Circuit diagram of a working model for androgen influence over mesoprefrontal DA levels. This study showed that pyramidal cells projecting from PFC to the VTA contain intracellular ARs (white squares with black centers). The output of these pyramids is well known to provide a tonic excitatory drive onto mesoprefrontally projecting DA neurons (gray square) that is normally a balance of direct AMPA-mediated excitation and disynaptic inhibition resulting from NMDA-mediated excitation of local GABAergic interneurons (black circle). In this working model, androgen is critical in maintaining the AMPA sensitivity and a relative NMDA insensitivity of these AR-bearing corticofugal pyramids. Thus, in control animals (CTRL) and in gondadectomized rats supplemented with testosterone (GDX-TP) where androgen influence is preserved, AMPA antagonism decreases and NMDA antagonism increases activity in these pyramidal cells, in midbrain DA cells and ultimately in PFC DA levels, and normal resting PFC DA levels are observed (left panel). However, in gonadectomized rats (GDX) and in gonadectomized rats given estradiol (GDX-E, right panel) where androgen influence is diminished, there results an aberrant increase in sensitivity to NMDA-mediated stimulation and a decrease in the sensitivity to AMPA-mediated stimulation within this pathway.
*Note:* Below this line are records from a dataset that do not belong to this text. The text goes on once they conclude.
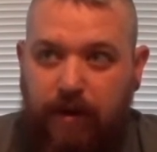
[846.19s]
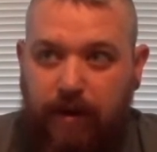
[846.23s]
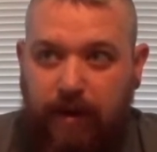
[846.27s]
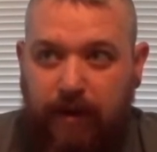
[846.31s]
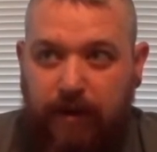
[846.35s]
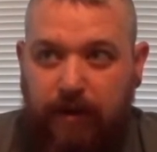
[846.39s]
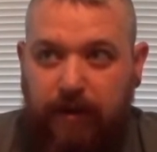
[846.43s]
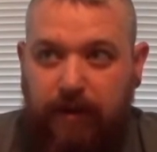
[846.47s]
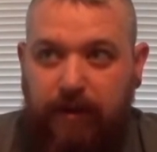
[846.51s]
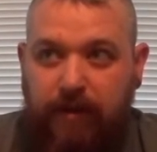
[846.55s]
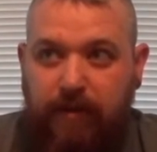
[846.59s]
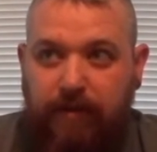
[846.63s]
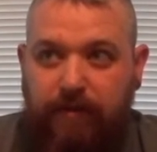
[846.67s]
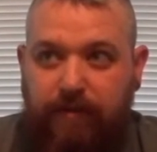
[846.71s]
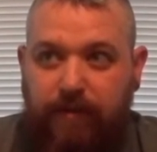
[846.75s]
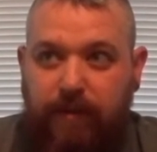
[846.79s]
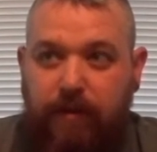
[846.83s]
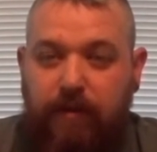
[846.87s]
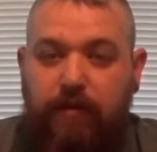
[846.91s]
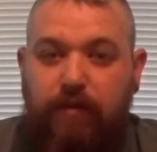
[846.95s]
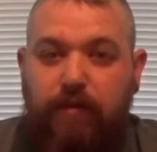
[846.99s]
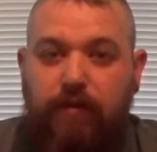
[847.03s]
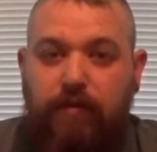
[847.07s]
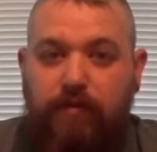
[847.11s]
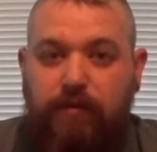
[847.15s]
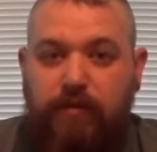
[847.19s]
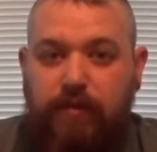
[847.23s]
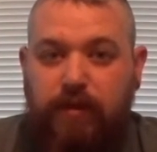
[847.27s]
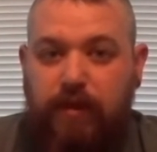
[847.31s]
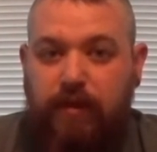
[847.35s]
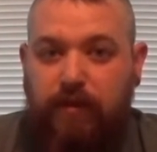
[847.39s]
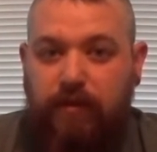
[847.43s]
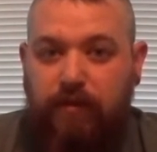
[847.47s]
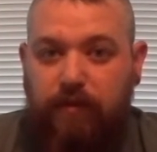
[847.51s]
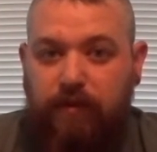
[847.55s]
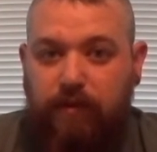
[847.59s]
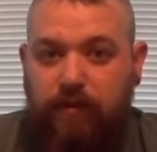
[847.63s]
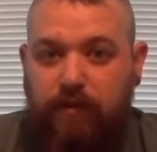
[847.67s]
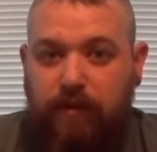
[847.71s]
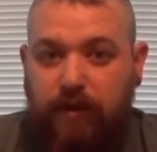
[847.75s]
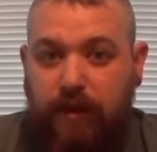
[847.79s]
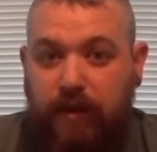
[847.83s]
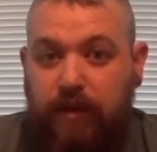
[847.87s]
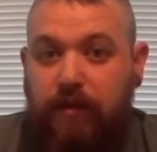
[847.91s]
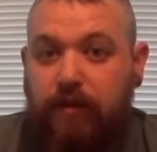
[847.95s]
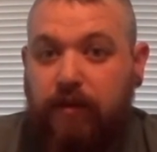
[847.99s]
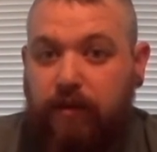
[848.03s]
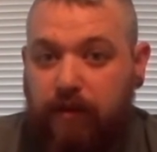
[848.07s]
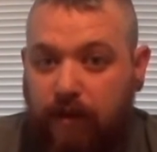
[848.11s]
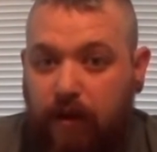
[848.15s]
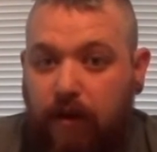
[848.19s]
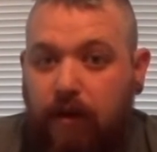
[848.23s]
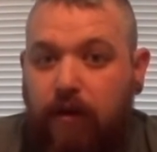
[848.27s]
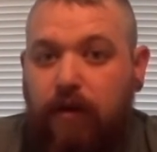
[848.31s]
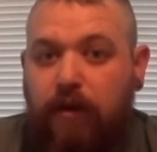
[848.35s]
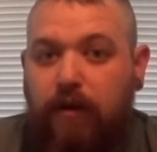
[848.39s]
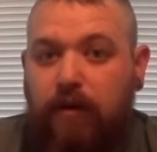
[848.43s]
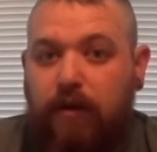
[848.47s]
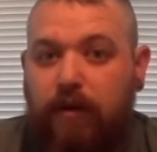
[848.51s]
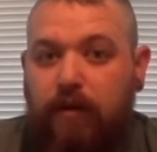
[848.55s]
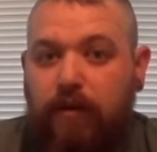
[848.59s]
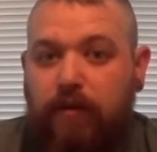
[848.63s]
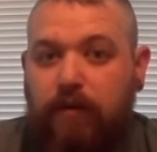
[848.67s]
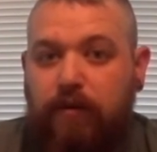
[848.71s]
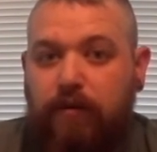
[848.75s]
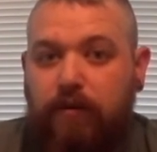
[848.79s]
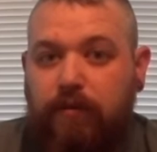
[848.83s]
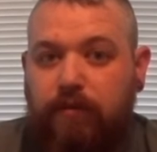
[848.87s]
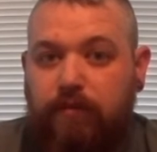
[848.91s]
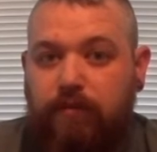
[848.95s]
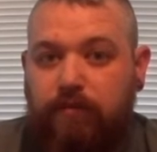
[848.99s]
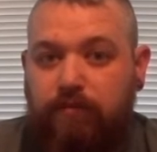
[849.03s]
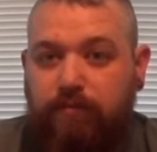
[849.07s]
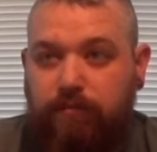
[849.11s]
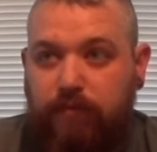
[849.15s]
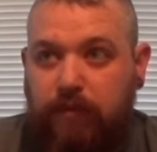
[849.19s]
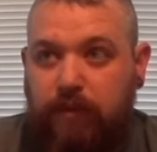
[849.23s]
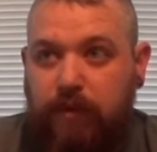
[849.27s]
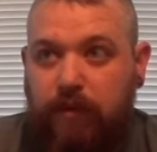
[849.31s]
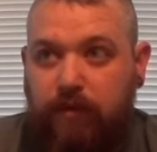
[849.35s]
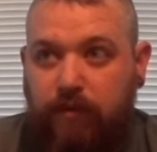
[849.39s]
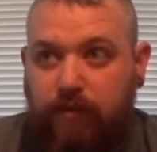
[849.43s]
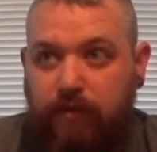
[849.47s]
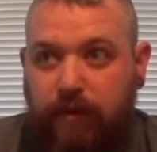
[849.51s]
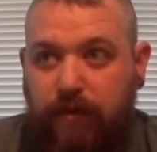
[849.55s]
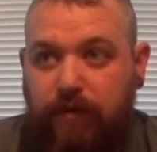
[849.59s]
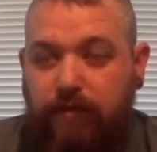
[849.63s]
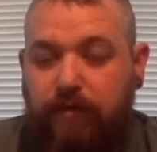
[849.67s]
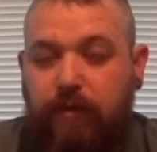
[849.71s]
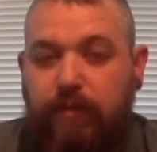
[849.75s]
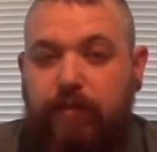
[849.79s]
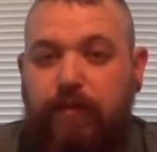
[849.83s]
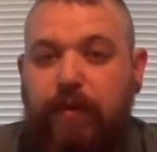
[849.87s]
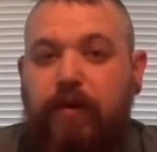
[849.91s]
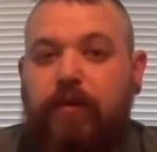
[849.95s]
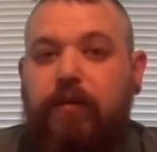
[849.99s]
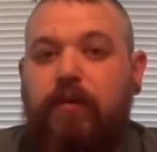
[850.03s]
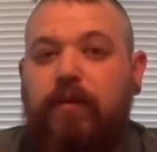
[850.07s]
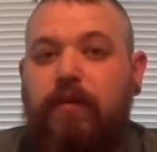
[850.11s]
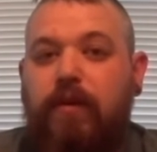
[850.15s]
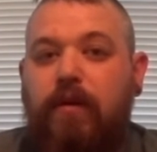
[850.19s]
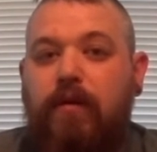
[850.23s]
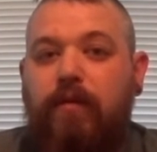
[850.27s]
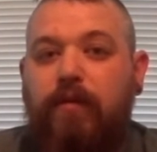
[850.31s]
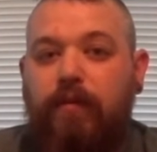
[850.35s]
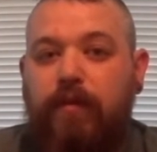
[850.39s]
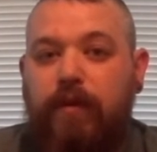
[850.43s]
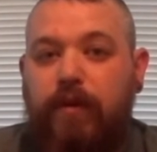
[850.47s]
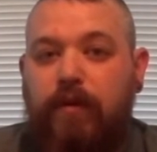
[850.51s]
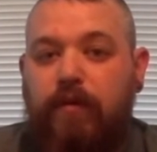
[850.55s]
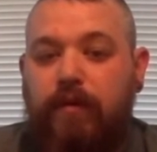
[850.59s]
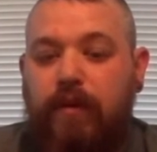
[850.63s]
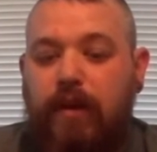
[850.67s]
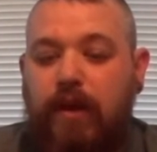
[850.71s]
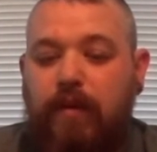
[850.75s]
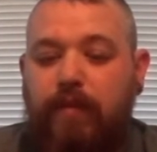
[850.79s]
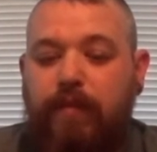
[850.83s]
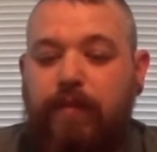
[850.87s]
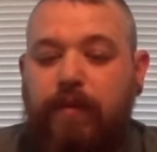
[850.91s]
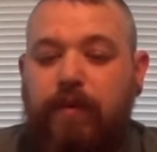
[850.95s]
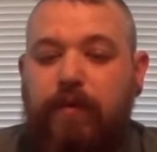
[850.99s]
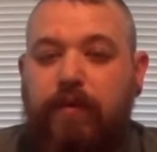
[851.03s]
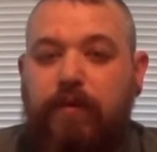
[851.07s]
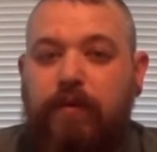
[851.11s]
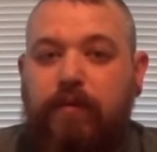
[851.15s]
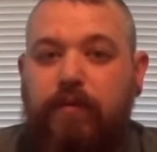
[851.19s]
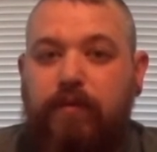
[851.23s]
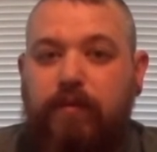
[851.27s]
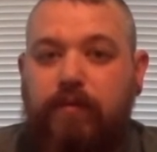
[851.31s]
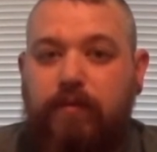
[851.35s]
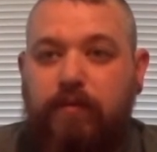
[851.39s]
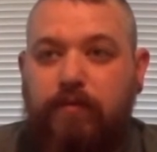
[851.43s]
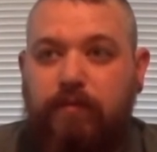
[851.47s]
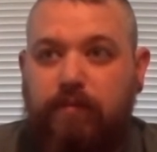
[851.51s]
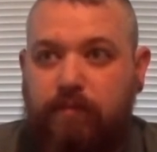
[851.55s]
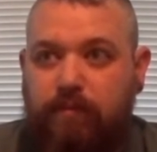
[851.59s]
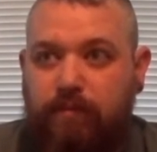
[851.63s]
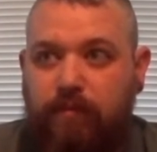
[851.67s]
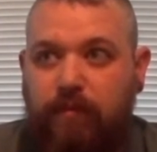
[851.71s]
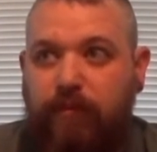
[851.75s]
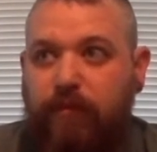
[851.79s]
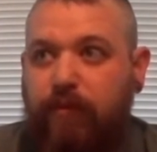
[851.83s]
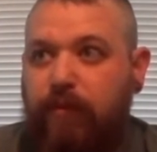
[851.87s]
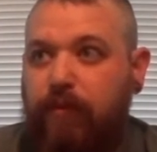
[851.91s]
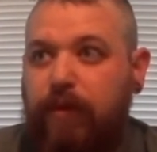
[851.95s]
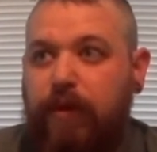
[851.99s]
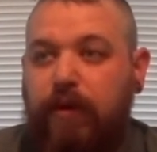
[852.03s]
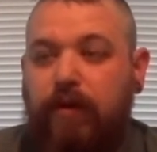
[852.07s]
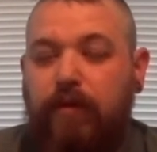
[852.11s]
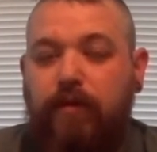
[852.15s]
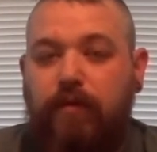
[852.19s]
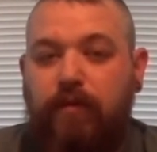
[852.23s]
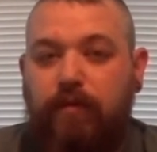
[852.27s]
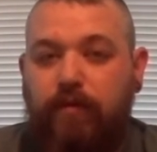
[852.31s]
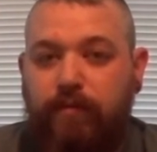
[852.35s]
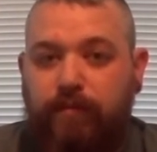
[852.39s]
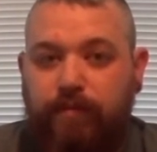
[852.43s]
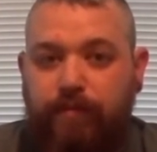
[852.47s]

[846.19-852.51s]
I leave those either in the car, wherever we park the car when we go camping, before we go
This is consistent with the reduced effect of AMPA antagonism and can also explain the highly abnormal decreases in PFC DA level that NMDA antagonism produces in GDX and GDX-E animals. The hyperexcitability that an increase in the ratio of NMDA-to-AMPA transmission is also likely to yield (thicker pyramidal cell axon, right panel) would also result in increased basal stimulation of the VTA and thus account for the increased DA overflow at rest (thicker DA cell axons) that is also observed in GDX and GDX-E rats.